3rd Sunday of Easter

Acts 2: 14; 22-33; 1 Pet 1: 17-21; Lk 24: 13-35

Deacon Larry Brockman

So, do you believe in your hearts?  Because that’s what today’s readings are all about.  

Now I am sure that if I ask all of you if you believe in Jesus Christ and the Resurrection; your all going to tell me “yes”.  But let’s take a closer look at today’s Gospel to see about believing in the heart.   

Jesus is walking along with Cleopas and his companion on the road to Emmaus.  Not recognizing him, they tell Jesus about all the mighty deeds and words that Jesus did. Yet even so, they say that Jesus was betrayed, crucified, died, and buried.  Then they proceed to tell him that some of the women went to the tomb that very morning and found it empty. The women were told by an angel that Jesus was not there but was Risen.  Instead of being happy and joyous, they are confused and despondent.   

So, Jesus says to them: “Oh. How foolish you are, slow of heart to believe all that the prophets spoke.”  Yes, “Slow of heart”.   

These disciples of Jesus presumably had followed him in his ministry.  They had heard all of this before.  Jesus had been very open to his disciples about who he was, what would happen to him, and that it would all unfold according to the scriptures.  They heard it before, they knew it, they kind of believed it too.  Else they wouldn’t have talked about how mighty Jesus’ words and deeds were.  But they didn’t believe it in their hearts.   

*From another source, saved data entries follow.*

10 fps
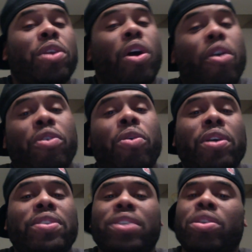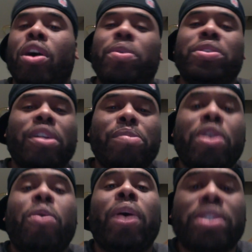Of course, there's always going to
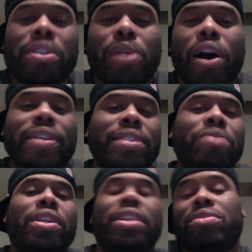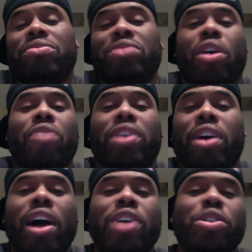be question marks in
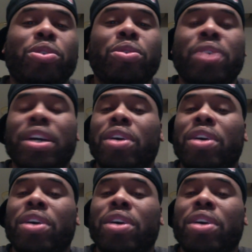regards to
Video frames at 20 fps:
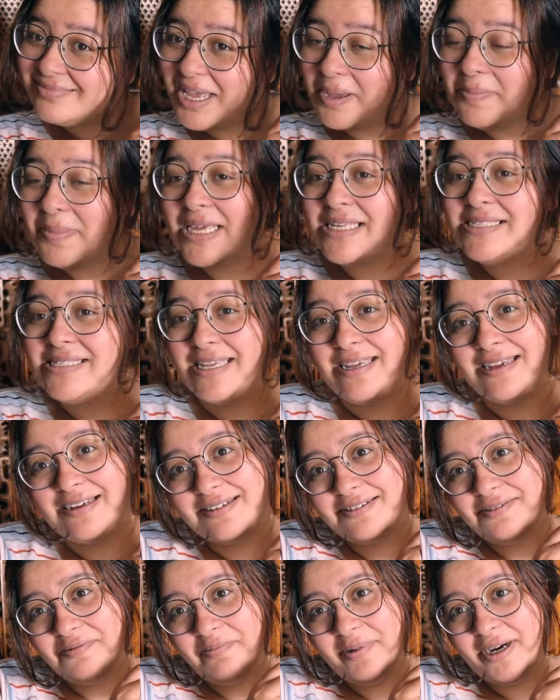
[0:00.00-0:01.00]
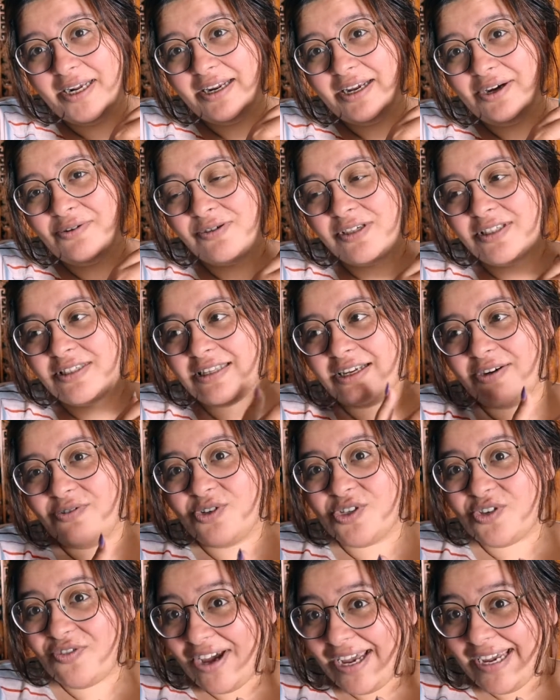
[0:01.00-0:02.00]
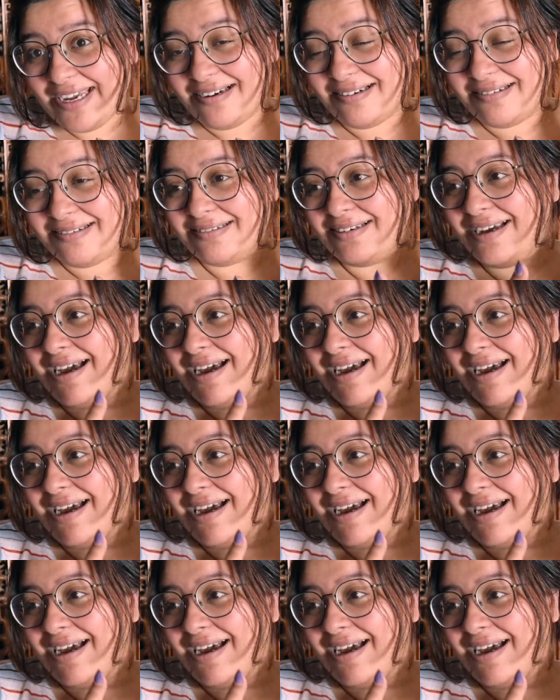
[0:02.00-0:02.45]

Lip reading: amazing, but it was fine.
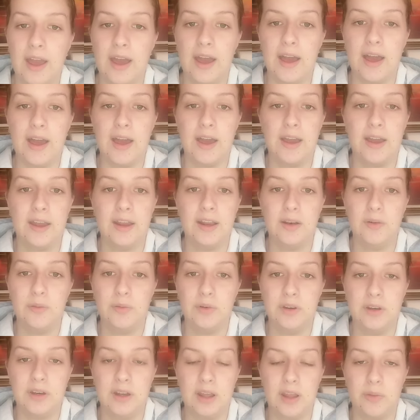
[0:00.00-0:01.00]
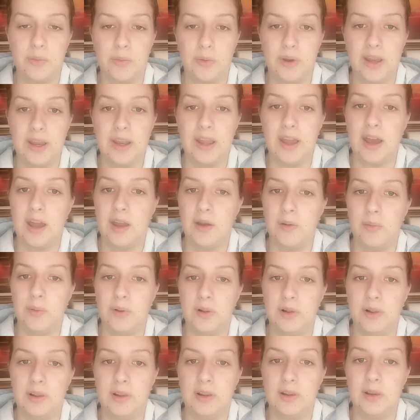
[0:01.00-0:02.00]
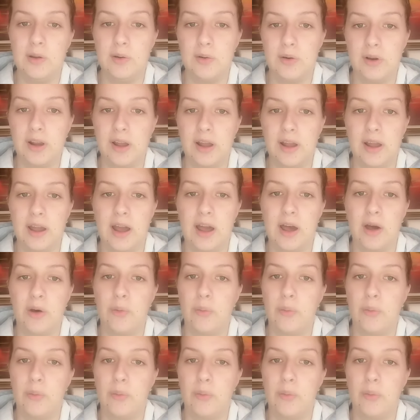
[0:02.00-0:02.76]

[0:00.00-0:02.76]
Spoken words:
and that way I will look how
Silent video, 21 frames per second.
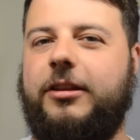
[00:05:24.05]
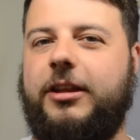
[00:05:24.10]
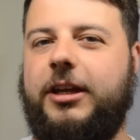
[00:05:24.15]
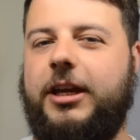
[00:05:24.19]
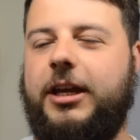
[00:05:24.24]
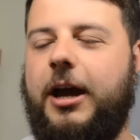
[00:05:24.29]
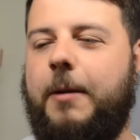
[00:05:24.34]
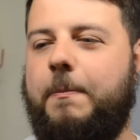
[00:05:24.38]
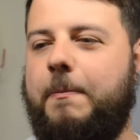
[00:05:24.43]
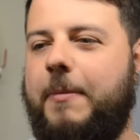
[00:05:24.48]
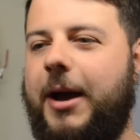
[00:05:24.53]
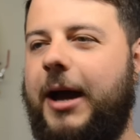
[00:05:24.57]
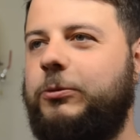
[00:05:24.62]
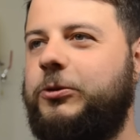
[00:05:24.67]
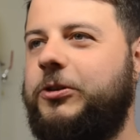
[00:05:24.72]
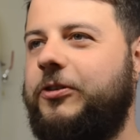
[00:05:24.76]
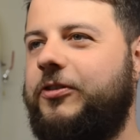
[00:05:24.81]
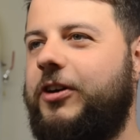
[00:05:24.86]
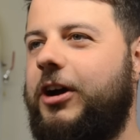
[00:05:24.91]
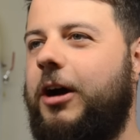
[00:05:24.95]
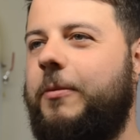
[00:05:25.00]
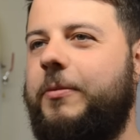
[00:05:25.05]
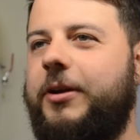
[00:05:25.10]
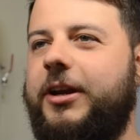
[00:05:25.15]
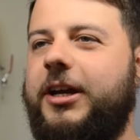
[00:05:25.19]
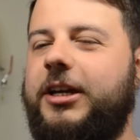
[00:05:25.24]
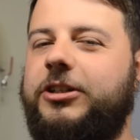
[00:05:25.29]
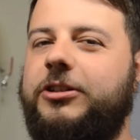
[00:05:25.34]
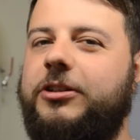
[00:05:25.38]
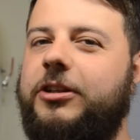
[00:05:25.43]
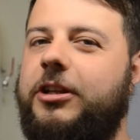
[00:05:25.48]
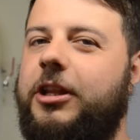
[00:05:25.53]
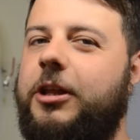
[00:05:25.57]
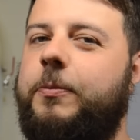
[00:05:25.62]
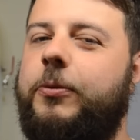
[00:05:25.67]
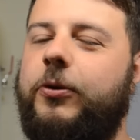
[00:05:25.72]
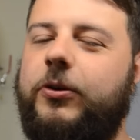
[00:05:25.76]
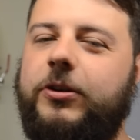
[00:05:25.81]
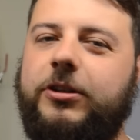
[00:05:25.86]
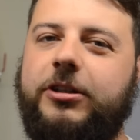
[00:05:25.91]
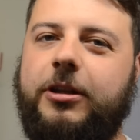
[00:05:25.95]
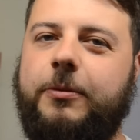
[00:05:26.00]
the amount of carbonation that they
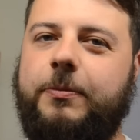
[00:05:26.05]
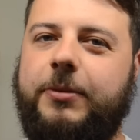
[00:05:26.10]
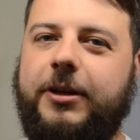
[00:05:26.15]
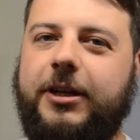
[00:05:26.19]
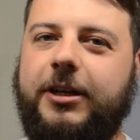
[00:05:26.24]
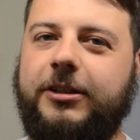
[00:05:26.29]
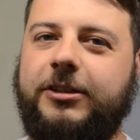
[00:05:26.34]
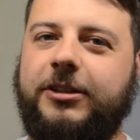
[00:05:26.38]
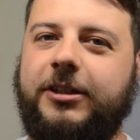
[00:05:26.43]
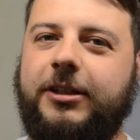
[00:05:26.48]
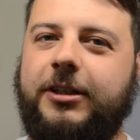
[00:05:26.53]
put into the beers.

So, they believed; but they didn’t believe.  They didn’t believe in their hearts because they were distracted.  They were distracted by the events taking place in the world and the magnitude of the cultural establishment.  Despite everything Jesus had said, they still believed that death was death; because that’s what everyone’s experience was.  And even the testimony of the “women in their group” about what the angel said couldn’t penetrate that.  They didn’t connect the dots because reality was more relevant than Jesus message about the Kingdom.  The Kingdom of God is, after all, beyond worldly reality.   

About 6 weeks ago, I was participating as a Deacon in a Funeral Mass.  Before Mass, a group of us were gathered in the back of the Church while the family assembled in the front.  The deceased was the 104 year old Aunt of a friend of mine, who lost her husband within weeks of when Jane died.  She had told me the lady was her favorite Aunt.   

Well, I remarked to the priest and some of the Parish Staff Members that I wasn’t sure I wanted to live to 104 because with each year, I was less and less nimble; and the list of chronic ailments was growing. 

Then one of the staff members said to me: “Yes but consider the alternative.”  Really, consider the alternative.  This is a perfect example of how someone can believe, and yet not believe in their heart. 

Now if you follow the daily readings, then you know that today’s reading from Acts shows a dramatic change in the Disciples behavior.  In this week’s readings, the Apostles were summoned by the Jewish Leaders twice and told not to preach about “That Name”.  And yet, the 40 days of the post Resurrection Jesus had converted these men.  They didn’t care any more what the Jewish Leaders thought or what they might do to them.  They were fearless; because they were now believing in their hearts in the Resurrection.  Peter’s speech clearly demonstrated that as he calls Jesus’ persecutors, the Jewish Leaders, “lawless men”.  

How can we come to really believe in our hearts like these men did?  After all, we are not first-hand witnesses, but rather, we are called to listen to the Gospel and accept everything on faith some 2000 years later.   

When Jesus accepts Cleopas’ invitation to stay with him and share a meal, he does something truly remarkable.  He repeats his actions from the last Supper by taking bread, blessing it, breaking it, and giving it to the others.  It is then, and only then, that they recognize him.  And instantly, he is gone.    

I remarked last week about “the breaking of bread”.  Here again we hear Cleopas and his companion return to Jerusalem   And describe that Jesus was not made known to them until  “the breaking of bread”.   

Well, we all have this same experience available to us.  That is what Communion is all about.  We can’t see Jesus; we can’t feel Jesus in worldly terms.  But he is really present in the Eucharist, in the breaking of bread; and not only that, His ethereal presence will help us to understand and internalize our faith in our hearts.  This experience is available to us each time we attend Mass.   

Life is God’s most precious gift to each of us as individuals.  The world tells us that eventually we will die, and that is it.  The world acts as if “that is it” when someone dies.  But you know what, as Christians, we should believe in our hearts.  After all, consider the alternative!